Signing out!

Jan 12, 2007 14:32

So in case you can't really figure out what's going on, this is what's been happening the past couple of weeks:

When I was at home over break, I was taking a lot of crap from my parents about finances. And it ended up in the position that they were going to have to refinance the house for my education...in only my second semester of college! For one thing, when I had moved from California, I was under the impression that in return for me going out there with them, they'd pay my way through school. No strings attached. Then when I get out here, Mom tells me I have to turn around after I graduate and pay them back for my education. Why should I do that? I mean, I'm here, in a place that I don't really want to be...I could've had a full scholarship at CSUB or something back home, and they drag me out here and put me in school (I mean I love the school and all, it's just...you know)and then tell me I'm going to end up paying for it anyway. I'd rather go out on my own and pay for a school that I want to go to than to be here and have to take shit from them about finances.

After coming to this conclusion, I decided that I wanted out. I wanted to go where I'd be happier. So I didn't have much money to my name, but I'd been trying to save. I almost flew out last weekend, on a whim, but was talked out of it. Much to the relief of my better half, Adam. So I was going to do this right. The plan became that I was going to move out somewhere in the area, get a full-time job, and save until early March.

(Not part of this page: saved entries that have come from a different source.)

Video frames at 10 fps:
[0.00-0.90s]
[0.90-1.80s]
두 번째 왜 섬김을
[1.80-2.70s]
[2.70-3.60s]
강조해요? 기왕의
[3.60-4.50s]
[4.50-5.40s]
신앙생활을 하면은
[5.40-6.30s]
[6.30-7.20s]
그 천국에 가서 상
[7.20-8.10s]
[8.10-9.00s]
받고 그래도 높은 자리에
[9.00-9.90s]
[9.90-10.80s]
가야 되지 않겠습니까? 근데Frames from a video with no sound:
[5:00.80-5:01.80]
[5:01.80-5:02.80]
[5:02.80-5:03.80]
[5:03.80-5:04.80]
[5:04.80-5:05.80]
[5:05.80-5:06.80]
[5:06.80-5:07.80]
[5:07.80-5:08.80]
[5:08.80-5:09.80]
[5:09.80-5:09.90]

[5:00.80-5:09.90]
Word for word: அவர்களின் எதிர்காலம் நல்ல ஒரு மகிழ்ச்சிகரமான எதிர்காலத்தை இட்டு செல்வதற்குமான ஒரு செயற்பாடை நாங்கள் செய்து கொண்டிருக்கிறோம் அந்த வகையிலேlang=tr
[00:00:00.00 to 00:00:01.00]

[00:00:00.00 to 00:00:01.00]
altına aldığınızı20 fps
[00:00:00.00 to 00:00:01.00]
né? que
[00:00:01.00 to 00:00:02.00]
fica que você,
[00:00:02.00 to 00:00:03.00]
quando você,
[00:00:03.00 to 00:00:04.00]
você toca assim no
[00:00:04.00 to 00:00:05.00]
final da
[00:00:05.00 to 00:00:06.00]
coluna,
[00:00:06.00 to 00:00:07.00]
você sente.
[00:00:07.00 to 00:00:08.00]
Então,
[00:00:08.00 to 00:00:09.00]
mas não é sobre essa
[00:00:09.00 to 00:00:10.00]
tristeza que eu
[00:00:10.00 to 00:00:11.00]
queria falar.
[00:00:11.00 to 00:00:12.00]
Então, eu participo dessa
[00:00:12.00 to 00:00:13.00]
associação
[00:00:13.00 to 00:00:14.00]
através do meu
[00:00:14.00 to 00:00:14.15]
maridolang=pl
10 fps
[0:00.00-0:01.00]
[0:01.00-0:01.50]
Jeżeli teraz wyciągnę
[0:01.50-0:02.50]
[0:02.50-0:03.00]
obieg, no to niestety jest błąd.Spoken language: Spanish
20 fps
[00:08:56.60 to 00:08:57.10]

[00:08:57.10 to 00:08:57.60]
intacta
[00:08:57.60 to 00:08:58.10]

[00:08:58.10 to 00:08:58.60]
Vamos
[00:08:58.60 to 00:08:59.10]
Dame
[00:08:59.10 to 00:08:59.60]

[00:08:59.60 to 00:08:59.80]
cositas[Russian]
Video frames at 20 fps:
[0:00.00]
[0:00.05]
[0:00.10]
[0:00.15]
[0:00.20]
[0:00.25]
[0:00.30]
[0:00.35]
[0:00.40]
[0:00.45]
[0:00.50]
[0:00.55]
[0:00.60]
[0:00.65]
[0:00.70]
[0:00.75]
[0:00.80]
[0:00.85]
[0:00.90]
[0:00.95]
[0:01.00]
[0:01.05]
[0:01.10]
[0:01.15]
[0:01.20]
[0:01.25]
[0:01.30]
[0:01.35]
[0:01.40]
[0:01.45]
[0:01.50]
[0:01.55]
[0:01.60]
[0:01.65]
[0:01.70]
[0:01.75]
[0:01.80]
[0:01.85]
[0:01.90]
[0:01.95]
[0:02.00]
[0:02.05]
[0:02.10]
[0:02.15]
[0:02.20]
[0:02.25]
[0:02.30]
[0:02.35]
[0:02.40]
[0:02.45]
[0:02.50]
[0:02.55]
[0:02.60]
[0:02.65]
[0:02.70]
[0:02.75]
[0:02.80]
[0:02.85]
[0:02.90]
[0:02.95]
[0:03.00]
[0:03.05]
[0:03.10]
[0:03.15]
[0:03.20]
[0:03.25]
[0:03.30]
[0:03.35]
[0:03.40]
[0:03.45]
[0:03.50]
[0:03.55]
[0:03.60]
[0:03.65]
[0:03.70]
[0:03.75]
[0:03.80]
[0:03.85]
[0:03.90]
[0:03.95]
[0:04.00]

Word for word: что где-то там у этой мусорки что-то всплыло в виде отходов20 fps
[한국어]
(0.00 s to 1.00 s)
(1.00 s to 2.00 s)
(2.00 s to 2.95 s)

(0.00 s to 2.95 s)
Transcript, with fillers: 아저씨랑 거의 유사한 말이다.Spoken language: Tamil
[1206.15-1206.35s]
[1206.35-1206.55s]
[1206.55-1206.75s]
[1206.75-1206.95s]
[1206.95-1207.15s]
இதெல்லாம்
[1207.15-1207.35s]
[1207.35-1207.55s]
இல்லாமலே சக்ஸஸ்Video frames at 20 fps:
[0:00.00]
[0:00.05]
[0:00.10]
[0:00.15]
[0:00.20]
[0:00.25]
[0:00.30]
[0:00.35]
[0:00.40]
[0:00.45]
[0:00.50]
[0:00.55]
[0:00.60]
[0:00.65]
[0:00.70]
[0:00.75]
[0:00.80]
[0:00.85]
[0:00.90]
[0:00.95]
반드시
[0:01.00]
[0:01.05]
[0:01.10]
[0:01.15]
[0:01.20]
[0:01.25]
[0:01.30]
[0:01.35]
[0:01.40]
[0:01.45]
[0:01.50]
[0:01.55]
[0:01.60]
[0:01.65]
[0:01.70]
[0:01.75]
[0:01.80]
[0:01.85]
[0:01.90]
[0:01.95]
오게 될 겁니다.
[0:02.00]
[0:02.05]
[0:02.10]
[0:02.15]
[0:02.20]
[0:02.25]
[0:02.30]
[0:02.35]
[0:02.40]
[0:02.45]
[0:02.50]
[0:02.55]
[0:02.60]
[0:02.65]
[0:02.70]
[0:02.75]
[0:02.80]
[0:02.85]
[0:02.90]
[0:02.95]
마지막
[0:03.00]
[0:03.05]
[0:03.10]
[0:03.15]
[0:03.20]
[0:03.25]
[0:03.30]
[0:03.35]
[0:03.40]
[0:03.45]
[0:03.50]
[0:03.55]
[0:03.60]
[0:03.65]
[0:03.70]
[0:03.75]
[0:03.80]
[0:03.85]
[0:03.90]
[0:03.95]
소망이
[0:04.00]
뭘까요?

Then I heard about this job with AmeriCorps that had opened up because of a position that hadn't been filled at the beginning of the term. I'd serve half a year there. So I applied for it, but I had to wait out the process, and wasn't sure what was going to happen, so I ended up back at school while I waited. I was interviewed on the phone on Monday, and found out Tuesday that I had been beaten out of the position by someone who was a regular volunteer and knew exactly what he was doing, and was local etc. (in so many words). Well I had my heart set on getting out there, now that the possibility had arisen, so I leaned on my background and accomplishments at McDonalds and decided to fly out there anyway and apply for an almost-guaranteed job, that will have me making more than the AmeriCorps job would've given me by far (although there are other benefits involved with AmeriCorps, not to mention the fact that you're helping people in need).

On Tuesday, I pulled out of my classes, and arranged things so that I could stay and keep my school-issued laptop until today, and explained that I'd be flying out on Saturday. I had arranged for temporary housing once I got out there, and was trying to keep the roommate I'll be staying with updated.

On Wednesday, my mother came to the school to bring things I'd left at home. As she stood outside my door (I was supposed to be in class) I heard her call my phone and leave a message. "Hey, I'm here. I was wondering if you wanted to meet me, or if not, just pick up your stuff outside your room. And by the way, your Aunt Ila called and she's saying some weird stuff about you, so you probably want to confirm or deny that...love you, bye." Before I left the room, I had someone come up here and check to make sure she was gone. I had to investigate, but somehow (my little informant cousin) my secret had gotten out. And now I had no choice but to clear it up. I called my Aunt to see what she had said, called my mom and told her where i was moving, and partially why (she figured out the other part). I lied to her and told her I got the job, even though I didn't. Saying I'm going to work at McDonald's makes me feel like I'm not doing anything with my life, but I know that's not the truth. It's only temporary. I was also finding out that you can't pay with anything but a card online for flights (you'd think that's a duh thing, but I'd never thought about it before) so I had to get a friend to pay for the flight with his card, but he wouldn't be able to do it until the next day, so thus, I had to wait.

Meanwhile, since I no longer am a student, the cafeteria will not accept my student ID to let me in to eat, so all I have to eat, since I have no transportation, is snack food that happened to be in my room: Chicken in a Biskit, Wheat Snacks, Lays Ruffles with Onion Dip, and a couple of boxes of 90 calorie Special K bars. So currently, I'm very hungry, and longing for a warm meal.

Yesterday, I got that checklist done, talking to financial aid (finding out we owe $310 and if it's not paid at some point, they won't send a transcript to any school I might transfer to, and getting some other important things done. I got my flight booked, even. Grandma called three times yesterday, and then today I found out that she'd called mom and started crying, sick with worry for me. When mom told me that today, I started crying. And then I just couldn't stop. I was crying because I hadn't said goodbye to my brother, and how abandoned he might feel. I was crying because there were a few people that I expected to hurt when I got into this, and was willing to accept that, and Grandma was not one of them. I was crying because my mother really does want what's best for me, but she just doesn't understand that I know that I need to do this. "I need to do this" being the ultimate "cop out answer", according to her.

And now, I'm worrying about the awful weather that I expected. There's a bunch of ice, and I don't know about delays. But otherwise, things are working out alright. And I'm just in constant prayer that they stay that way.

So now you know the whole story, well, as much as I was motivated to write. Or rather, you know the highlights. lol. So keep me in your thoughts. I don't know how often I'll be able to go online after another half an hour when I turn in my laptop.

I love you all, and I appreciate your ears and hearts!